コンフィデンス
2005/10/11
Confidence
2003年,アメリカ,97分
- 監督
- ジェームズ・フォーリー
- 脚本
- ダグ・ユング
- 撮影
- ファン・ルイス・アンシア
- 音楽
- クリストフ・ベック
- 出演
- エドワード・バーンズ
- レイチェル・ワイズ
- ポール・ジアマッティ
- ブライアン・ヴァン・ホルト
- ダスティン・ホフマン
- アンディ・ガルシア
- フランキー・G
- ルイス・ガスマン
- ロバート・フォスター
腕利きの詐欺師ジェイクは2人の悪徳警官も抱きこんで、仲間のゴドーらとライオネルという男をだまし、15万ドルを手に入れた。しかし、仲間の一人が何者かに殺され、だました男がギャングの大物キングの会計士だったことが明らかになる。
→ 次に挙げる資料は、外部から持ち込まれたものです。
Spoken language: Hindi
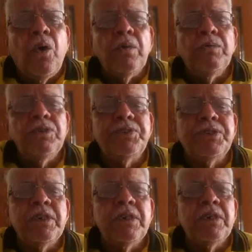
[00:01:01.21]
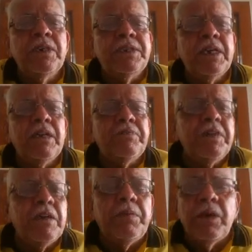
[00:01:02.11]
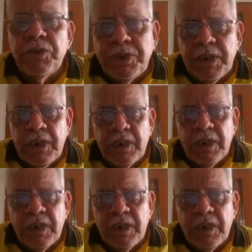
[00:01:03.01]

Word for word: ऑलमोस्ट से रफली अबाउटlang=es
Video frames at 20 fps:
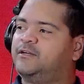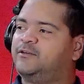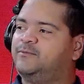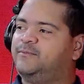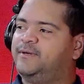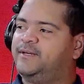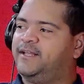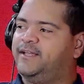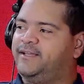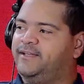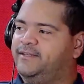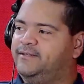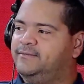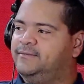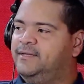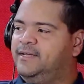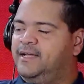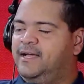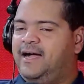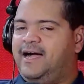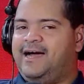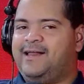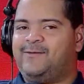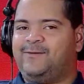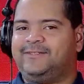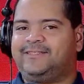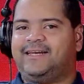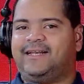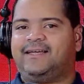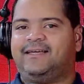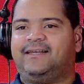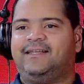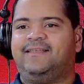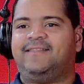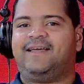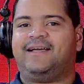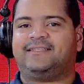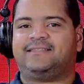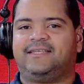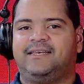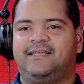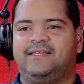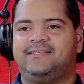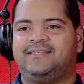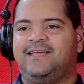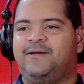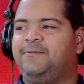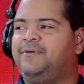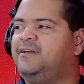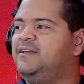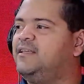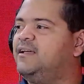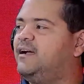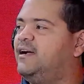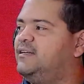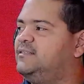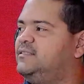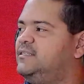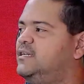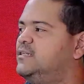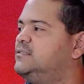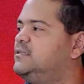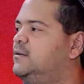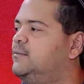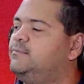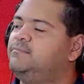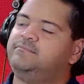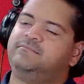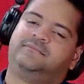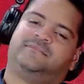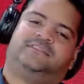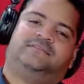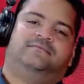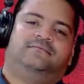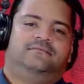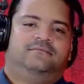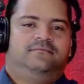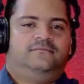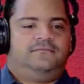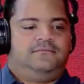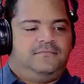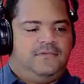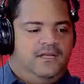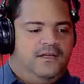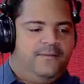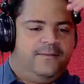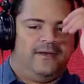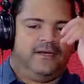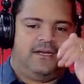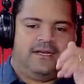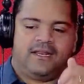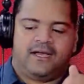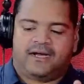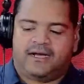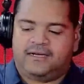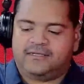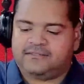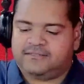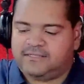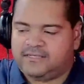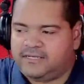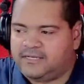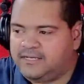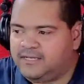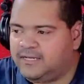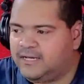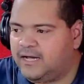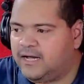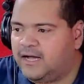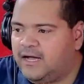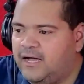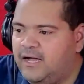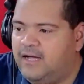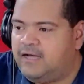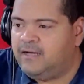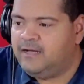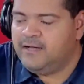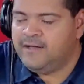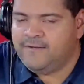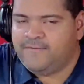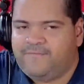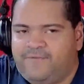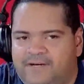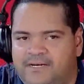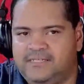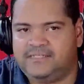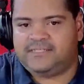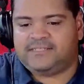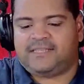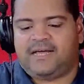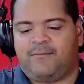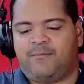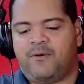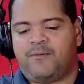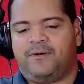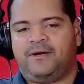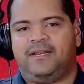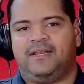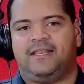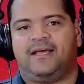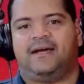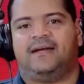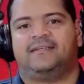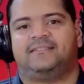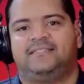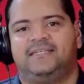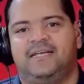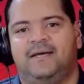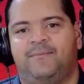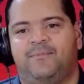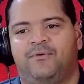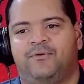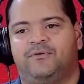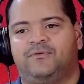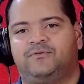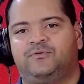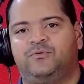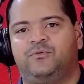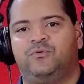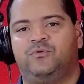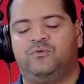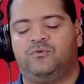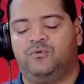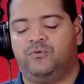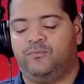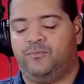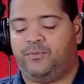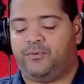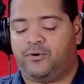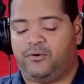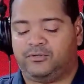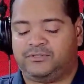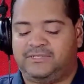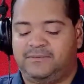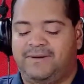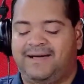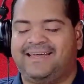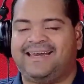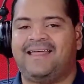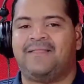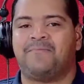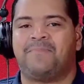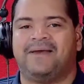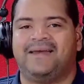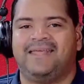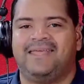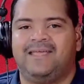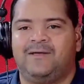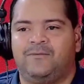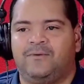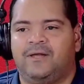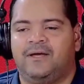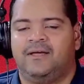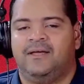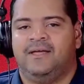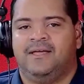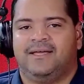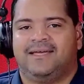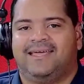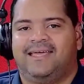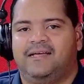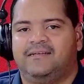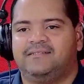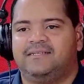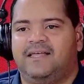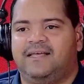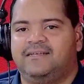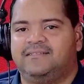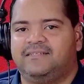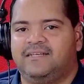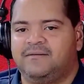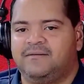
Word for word: un merengue? ¿A A nuestra querida actriz Evelina García se Está embarazada. está embarazada. Felicitamos a Evelina García por su próxima gran película, que es la de ser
ジェイクはキングに直談判し、もっと大きなヤマを当て、数倍にして返すという提案をする。
脇役にダスティン・ホフマンやアンディ・ガルシアという大物を配して、エドワーズ・バーンズ主演で撮ったB級クライム・サスペンス。
だましだまされという詐欺師もの、主人公が同人をだますのかというのがまず物語を引っ張って行く要素だが、そこにさらに様々な利害関係者が出てきて、誰が誰をだましているのかという複雑な様相を呈して行くものだ。この作品も例に漏れず、ジェイク、手を組んだキング、だます相手のプライス、警官、ビュターンと登場人物が登場し、いったい誰と誰が手を組んで誰をだましているのか、観客をだまそうとする。観客はそこをだまされないように推測していくので、いわば推理小説を読んでいるようなスリルを味わうことが出来る。
そして、この作品はそこそこ巧妙にそのだます技法が組み立てられている。ジェイクが何者かに捉えられて、白状させられているという状況を語りのベースに入れるのもジェイクがどこで失敗したのか、それとも失敗していないのか、という状況を作って謎解きを複雑にすると同時に、謎を解く鍵を与えるという意味で面白い。
しかし、この映画どこかで見たことがあるような話だなーと思って思い出して見ると、詐欺師ものの古典中の古典『スティング』によく似ている。細部が思い出せないので、調べてみると話の導入から展開の仕方までかなり似ている。もちろんまったく同じというわけではなく、登場人物の関係性などは違ってくるが、それでもかなり似ている。確かに、詐欺師ものの古典である『スティング』はあらゆる詐欺師ものの映画に影響を与えているだろうから、似てしまうのも仕方がないし、誰もがあっと驚くどんでん返しなんてそう簡単に思いつくものではないだろうから、「同じじゃん」と思うような作品も散見される。それは仕方ないといえば仕方がないのだが、それでもやはりこの作品が今ひとつオリジナリティに欠けた作品であるといわざるを得ない。
この作品のオリジナリティというか、特徴といえば、脇役たちの多彩さである。ダスティン・ホフマン、アンディ・ガルシア、ポール・ジアマッティ、ルイス・ガスマン…。しかし、それが今ひとつ生かされていない。アンディ・ガルシアはなかなかいい味を出しているが、ダスティン・ホフマンはほとんど活躍の場もなく、印象が薄い。これはおそらく登場人物を増やしすぎて、その関係を処理しきれなくなったためではないかと思う。ダスティン・ホフマンもレイチェル・ワイズと何か関係が出来て行きそうだったのに、展開されていかないし、殺された仲間の犯人探しというのも中途半端な感じになってしまう。
もっときっちり細部を詰めて、観客をグッと引っ張り込む展開を作ることが出来たら、非常に面白い映画になったのだろうが、この作品はそのような語りで観客を引き込むよりも、なんとなく格好いいようなスタイルを重視した感じで、たしかになんとなく格好よく、なんとなく面白いが、それ以上ではない。